** Opening DATASET EXTRACT block **

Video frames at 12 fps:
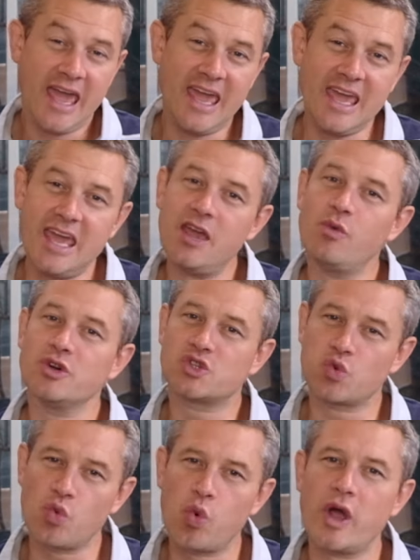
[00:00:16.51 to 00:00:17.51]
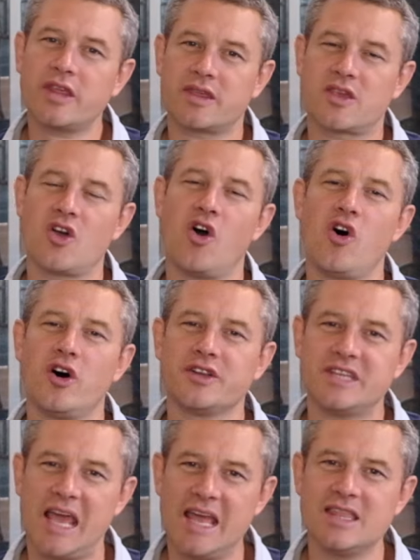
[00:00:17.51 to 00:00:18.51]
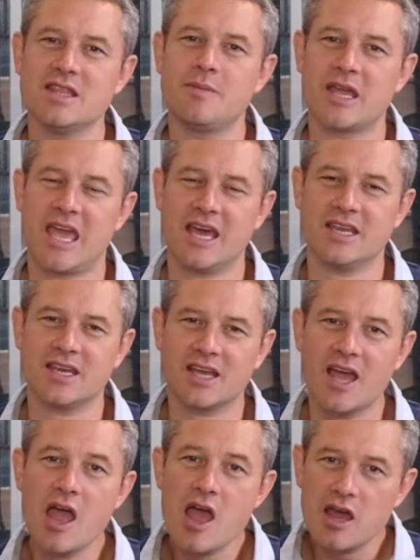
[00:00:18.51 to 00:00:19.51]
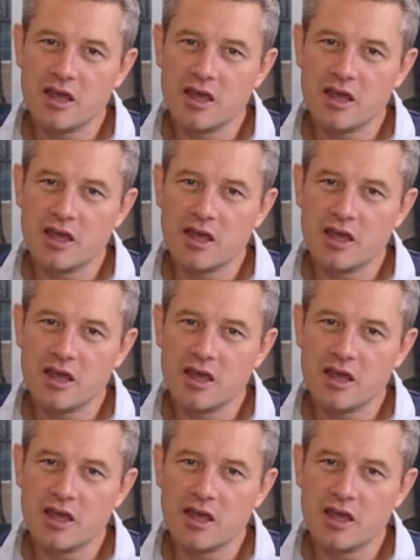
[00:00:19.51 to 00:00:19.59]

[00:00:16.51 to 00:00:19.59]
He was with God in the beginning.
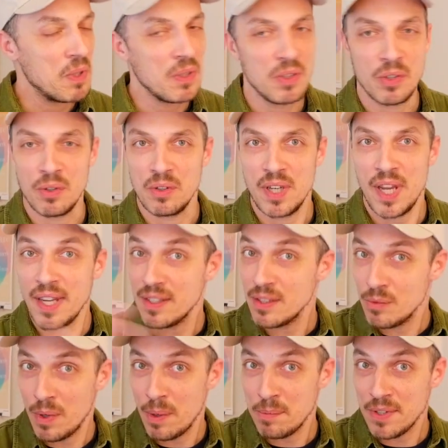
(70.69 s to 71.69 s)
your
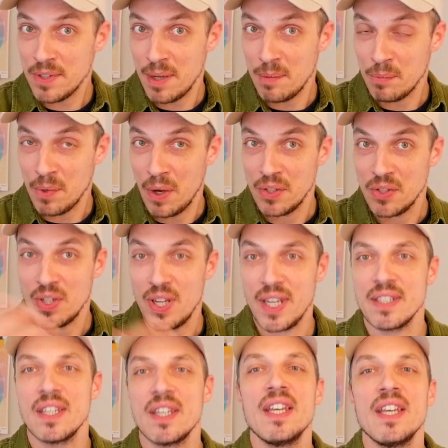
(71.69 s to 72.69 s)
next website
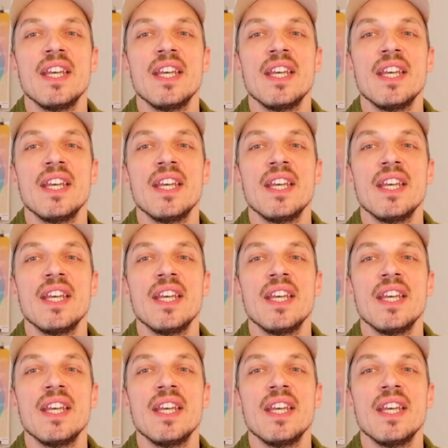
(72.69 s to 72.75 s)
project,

** Closing DATASET EXTRACT block **

* [WHAT YOU ARE ASKED TO DO]: Hand back exactly the lines from the one with "[00:00:17.51 to 00:00:18.51]" through the last line of the data above, both ends included, with every picture left out.

* [OUTPUT FOR THIS TASK]:
[00:00:17.51 to 00:00:18.51]
[00:00:18.51 to 00:00:19.51]
[00:00:19.51 to 00:00:19.59]

[00:00:16.51 to 00:00:19.59]
He was with God in the beginning.
(70.69 s to 71.69 s)
your
(71.69 s to 72.69 s)
next website
(72.69 s to 72.75 s)
project,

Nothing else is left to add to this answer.